A CigarIndex MUST be constructable from a record's CIGAR and start position. It precomputes cumulative reference and query offsets per operation.

cigar.qpos_at

CigarIndex::qpos_at(ref_pos) MUST return Some(query_pos) when the reference position falls within a query-consuming operation (M, =, X, I at the boundary), or None when the position falls within a deletion, reference skip, or outside the alignment.

cigar.qpos_bounds

qpos_at MUST return None for positions outside the alignment's reference span. This applies to all mapping variants, including the linear fast-path. Positions before the alignment start or at/after the alignment end MUST return None.

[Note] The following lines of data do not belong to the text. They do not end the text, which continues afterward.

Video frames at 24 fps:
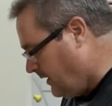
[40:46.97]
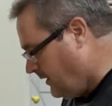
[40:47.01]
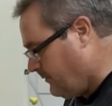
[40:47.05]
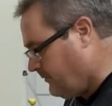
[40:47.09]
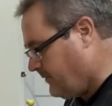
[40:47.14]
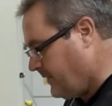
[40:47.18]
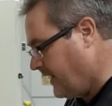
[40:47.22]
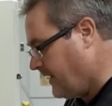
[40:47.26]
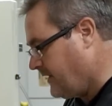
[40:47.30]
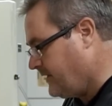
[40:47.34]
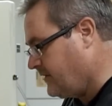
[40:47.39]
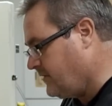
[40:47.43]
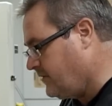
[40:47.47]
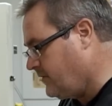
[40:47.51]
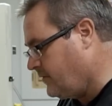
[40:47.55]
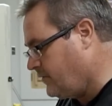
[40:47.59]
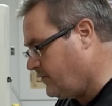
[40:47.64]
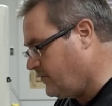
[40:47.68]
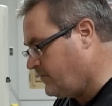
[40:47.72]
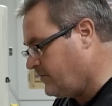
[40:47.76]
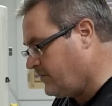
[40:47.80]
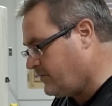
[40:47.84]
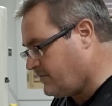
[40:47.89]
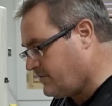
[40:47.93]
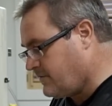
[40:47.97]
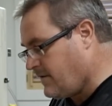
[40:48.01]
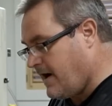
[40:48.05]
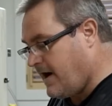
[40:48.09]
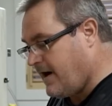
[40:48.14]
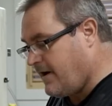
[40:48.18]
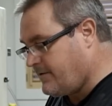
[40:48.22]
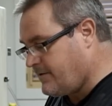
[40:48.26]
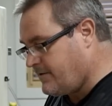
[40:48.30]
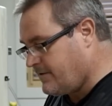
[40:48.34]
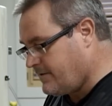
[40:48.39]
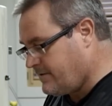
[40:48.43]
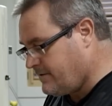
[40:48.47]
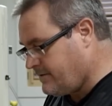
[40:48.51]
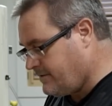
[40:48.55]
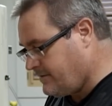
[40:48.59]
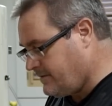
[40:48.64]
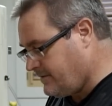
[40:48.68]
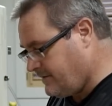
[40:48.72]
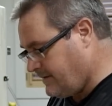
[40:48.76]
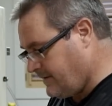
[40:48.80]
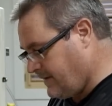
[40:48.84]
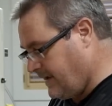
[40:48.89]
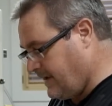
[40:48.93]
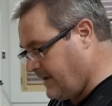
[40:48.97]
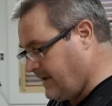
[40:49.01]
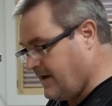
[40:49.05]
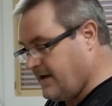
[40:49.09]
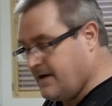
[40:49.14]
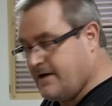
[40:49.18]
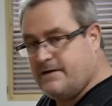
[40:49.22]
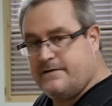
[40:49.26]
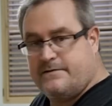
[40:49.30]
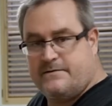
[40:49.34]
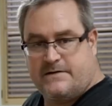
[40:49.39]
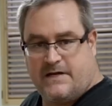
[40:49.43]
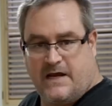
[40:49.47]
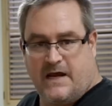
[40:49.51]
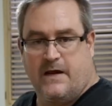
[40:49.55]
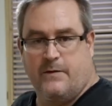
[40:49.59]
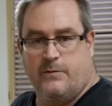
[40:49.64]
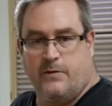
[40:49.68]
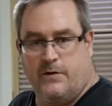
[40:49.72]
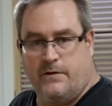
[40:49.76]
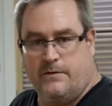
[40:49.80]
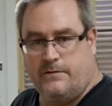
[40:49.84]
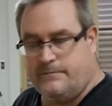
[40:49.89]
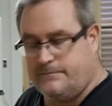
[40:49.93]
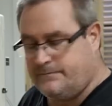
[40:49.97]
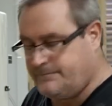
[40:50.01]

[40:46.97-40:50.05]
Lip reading: my new router table.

cigar.compact_op_position_invariant

CompactOp::ref_start is stored as i32. Since BAM positions are defined as i32 values (max 2^31 - 1), this is sufficient. The construction of CompactOp MUST assert (via debug_assert!) that the computed reference position fits in i32.

cigar.qpos_accuracy

qpos_at MUST produce identical results to htslib's Alignment::qpos() for every reference position within the alignment span. This is verified by comparison tests.